St. Vincent's Seminary and College was an educational facility in Cape Girardeau, Missouri, which had two components: one was a college, providing a secular education of young men of the region, the other was for the training of candidates for the Catholic priesthood to serve in the Midwestern United States. The school was operated by the priests of the Congregation of the Mission, commonly referred to as the Vincentian Fathers, as a part of their mission since their founding in 17th-century France by St. Vincent de Paul. It operated from 1838 to 1979.

The Vincentian Fathers arrived in the United States in 1817, coming from Italy at the invitation of Bishop Louis Dubourg, S.S., Vicar Apostolic of Louisiana and the Two Floridas, to provide theological education for potential priests for his region. A parcel of land had been granted to them in a settlement 80 miles south of St. Louis, part of Dubourg's territory, known as "the Barrens". Under the leadership of the Venerable Father Felix de Andreis, C.M., they arrived in what was to become Perryville, Missouri, in 1818 and took possession of donated land. There they opened St. Mary's of the Barrens Seminary to fulfill the mission given to them by the bishop. This was the first institution of higher learning to be established west of the Mississippi River.

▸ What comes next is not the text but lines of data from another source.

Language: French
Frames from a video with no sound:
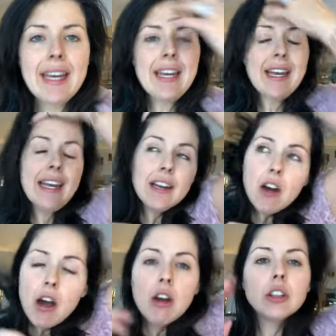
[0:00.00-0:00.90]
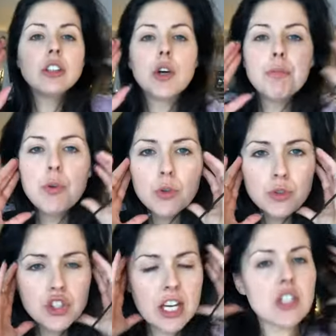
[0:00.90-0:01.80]
Et là, il y a beaucoup de
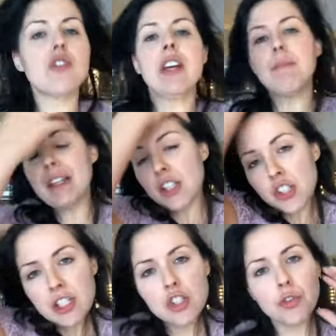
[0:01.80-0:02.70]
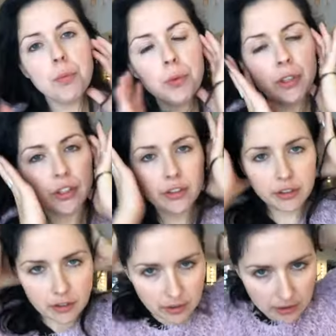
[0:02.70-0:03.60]
gens, je vais m'attacher les cheveux pour euh,
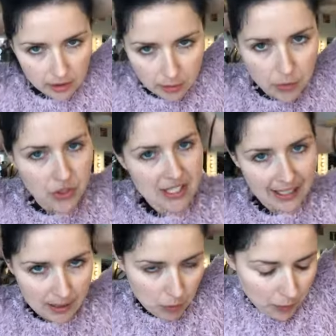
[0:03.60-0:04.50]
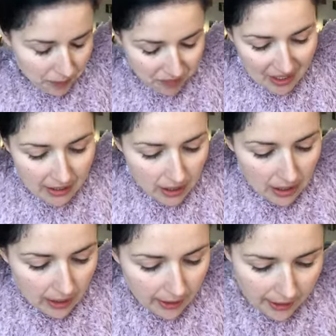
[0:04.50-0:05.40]
ça allait mieux.
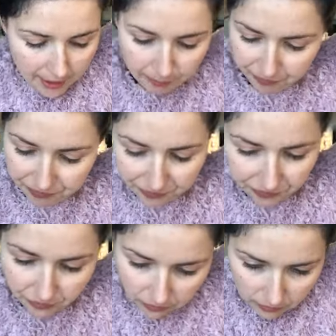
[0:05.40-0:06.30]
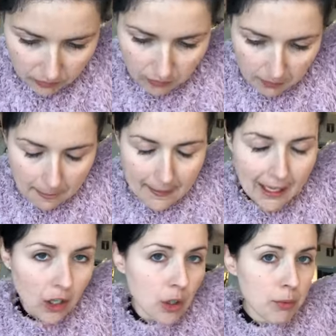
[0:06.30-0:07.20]
Euh,
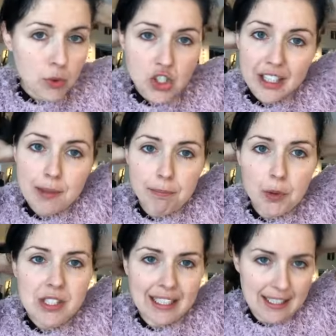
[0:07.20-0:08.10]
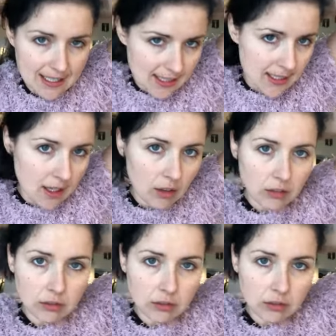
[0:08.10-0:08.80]
alors, il y a beaucoup de gens qui me posent la question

In addition to their educational work, Vincentian priests would visit various towns in the surrounding region to serve the spiritual needs of Catholics there, first arriving in Cape Girardeau in 1825. The Rev. John Timon, C.M., (later first Bishop of Buffalo) began to visit the town in 1828. Over the next several years he developed a sufficiently large congregation to establish a parish church, which was opened in 1833. A new pastor, the Rev. Jean-Marie Odin, C.M., (who became the Archbishop of New Orleans) took up residence in the town in 1836. Under his guidance, the Congregation opened St. Vincent's Male Academy on 22 October 1838, enrolling boys from the local area. The superiors of the Vincentians moved the novitiate for candidates to their Congregation from St. Mary's to St. Vincent's in May 1841. One of the first candidates to train there was Stephen V. Ryan, who was to become Bishop of Buffalo.